Data extracts:

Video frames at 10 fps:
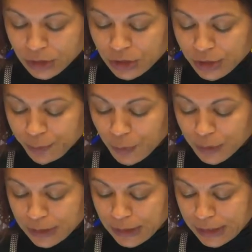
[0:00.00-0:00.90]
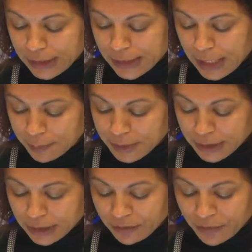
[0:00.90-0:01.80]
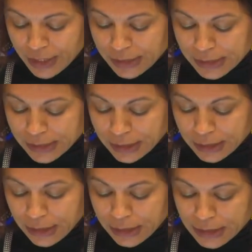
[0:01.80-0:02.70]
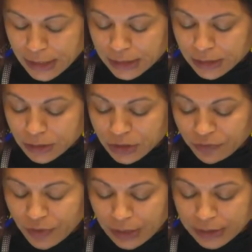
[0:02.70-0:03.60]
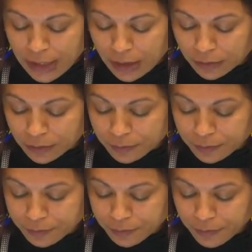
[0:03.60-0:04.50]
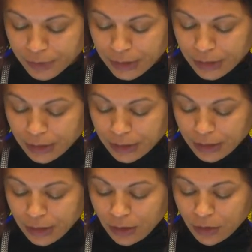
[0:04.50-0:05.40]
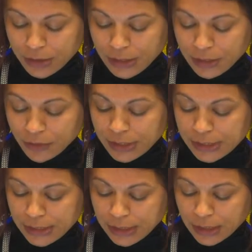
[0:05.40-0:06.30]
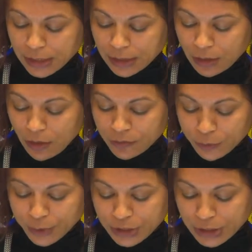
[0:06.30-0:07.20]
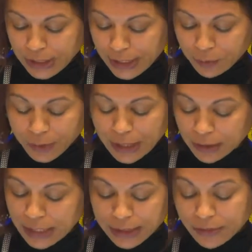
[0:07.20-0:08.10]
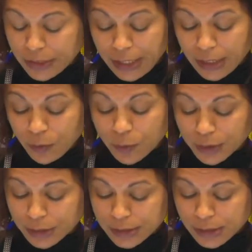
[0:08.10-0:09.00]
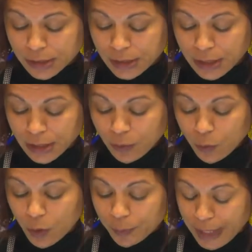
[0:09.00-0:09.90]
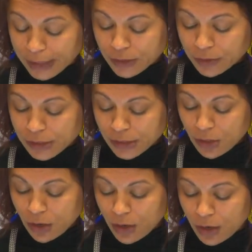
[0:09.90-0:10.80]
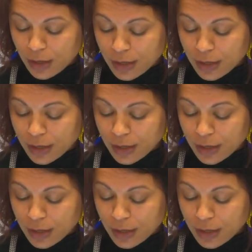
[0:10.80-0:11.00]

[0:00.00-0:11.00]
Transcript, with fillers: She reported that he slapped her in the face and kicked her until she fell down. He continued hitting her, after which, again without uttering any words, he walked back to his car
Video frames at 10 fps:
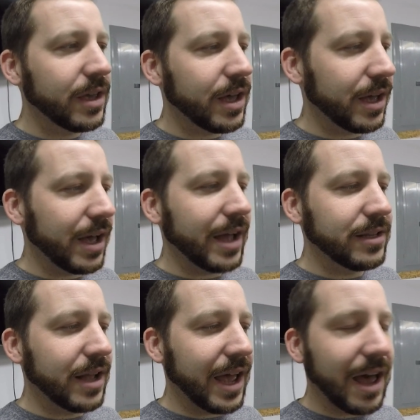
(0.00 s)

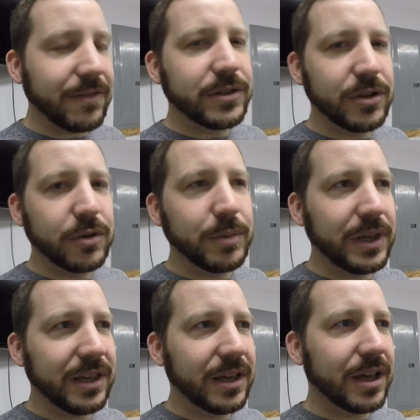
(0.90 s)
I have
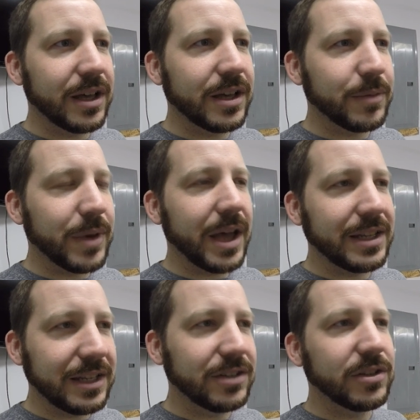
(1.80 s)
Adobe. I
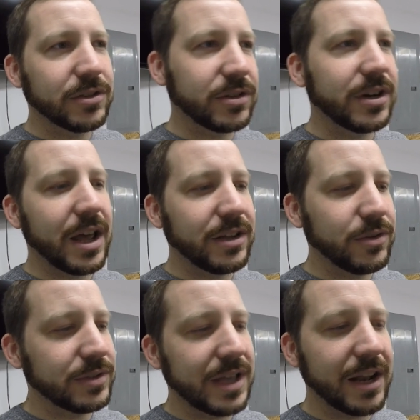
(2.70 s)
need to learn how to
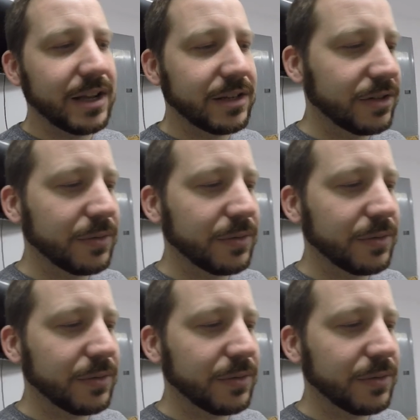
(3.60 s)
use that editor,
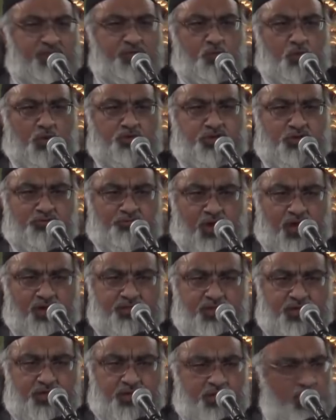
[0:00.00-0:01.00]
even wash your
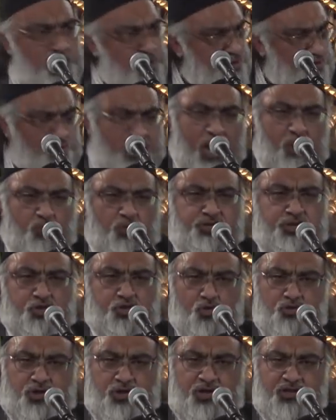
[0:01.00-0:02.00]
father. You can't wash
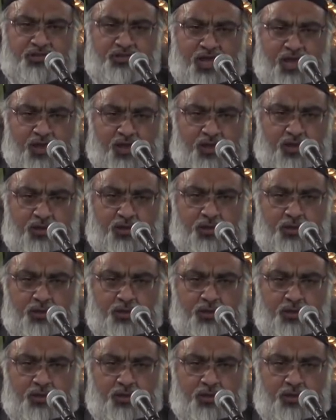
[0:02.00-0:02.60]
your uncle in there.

Task objective: Repeat exactly, and only, the entries from the line with "[0:03.60-0:04.50]" through the line with "[0:00.00-0:11.00]". Pictures are skipped.

Your response:
[0:03.60-0:04.50]
[0:04.50-0:05.40]
[0:05.40-0:06.30]
[0:06.30-0:07.20]
[0:07.20-0:08.10]
[0:08.10-0:09.00]
[0:09.00-0:09.90]
[0:09.90-0:10.80]
[0:10.80-0:11.00]

[0:00.00-0:11.00]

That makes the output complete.